### Records for processing
══════════

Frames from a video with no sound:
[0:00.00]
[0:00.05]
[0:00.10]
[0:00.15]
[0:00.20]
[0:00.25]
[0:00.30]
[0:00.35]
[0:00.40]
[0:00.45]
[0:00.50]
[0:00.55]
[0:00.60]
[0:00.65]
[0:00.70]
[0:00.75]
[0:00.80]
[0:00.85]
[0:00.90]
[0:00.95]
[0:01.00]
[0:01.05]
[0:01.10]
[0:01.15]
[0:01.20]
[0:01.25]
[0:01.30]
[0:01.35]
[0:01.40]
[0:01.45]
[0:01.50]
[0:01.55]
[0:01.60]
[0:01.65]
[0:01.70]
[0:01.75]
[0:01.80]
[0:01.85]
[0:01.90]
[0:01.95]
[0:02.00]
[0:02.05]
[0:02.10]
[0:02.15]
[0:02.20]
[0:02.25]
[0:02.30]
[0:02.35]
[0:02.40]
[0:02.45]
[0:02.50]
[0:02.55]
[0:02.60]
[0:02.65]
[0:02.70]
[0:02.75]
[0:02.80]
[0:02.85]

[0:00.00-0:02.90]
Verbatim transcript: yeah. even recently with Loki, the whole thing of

══════════

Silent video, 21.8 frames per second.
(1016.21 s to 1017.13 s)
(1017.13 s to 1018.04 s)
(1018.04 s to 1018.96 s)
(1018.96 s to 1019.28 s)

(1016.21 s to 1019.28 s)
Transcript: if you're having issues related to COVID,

══════════

### Exercise prompt
Please write out, exactly as they appear above, only the lines in the stretch from the line with "Frames from a" through the line with "Verbatim transcript: yeah.".

### Worked solution
Frames from a video with no sound:
[0:00.00]
[0:00.05]
[0:00.10]
[0:00.15]
[0:00.20]
[0:00.25]
[0:00.30]
[0:00.35]
[0:00.40]
[0:00.45]
[0:00.50]
[0:00.55]
[0:00.60]
[0:00.65]
[0:00.70]
[0:00.75]
[0:00.80]
[0:00.85]
[0:00.90]
[0:00.95]
[0:01.00]
[0:01.05]
[0:01.10]
[0:01.15]
[0:01.20]
[0:01.25]
[0:01.30]
[0:01.35]
[0:01.40]
[0:01.45]
[0:01.50]
[0:01.55]
[0:01.60]
[0:01.65]
[0:01.70]
[0:01.75]
[0:01.80]
[0:01.85]
[0:01.90]
[0:01.95]
[0:02.00]
[0:02.05]
[0:02.10]
[0:02.15]
[0:02.20]
[0:02.25]
[0:02.30]
[0:02.35]
[0:02.40]
[0:02.45]
[0:02.50]
[0:02.55]
[0:02.60]
[0:02.65]
[0:02.70]
[0:02.75]
[0:02.80]
[0:02.85]

[0:00.00-0:02.90]
Verbatim transcript: yeah. even recently with Loki, the whole thing of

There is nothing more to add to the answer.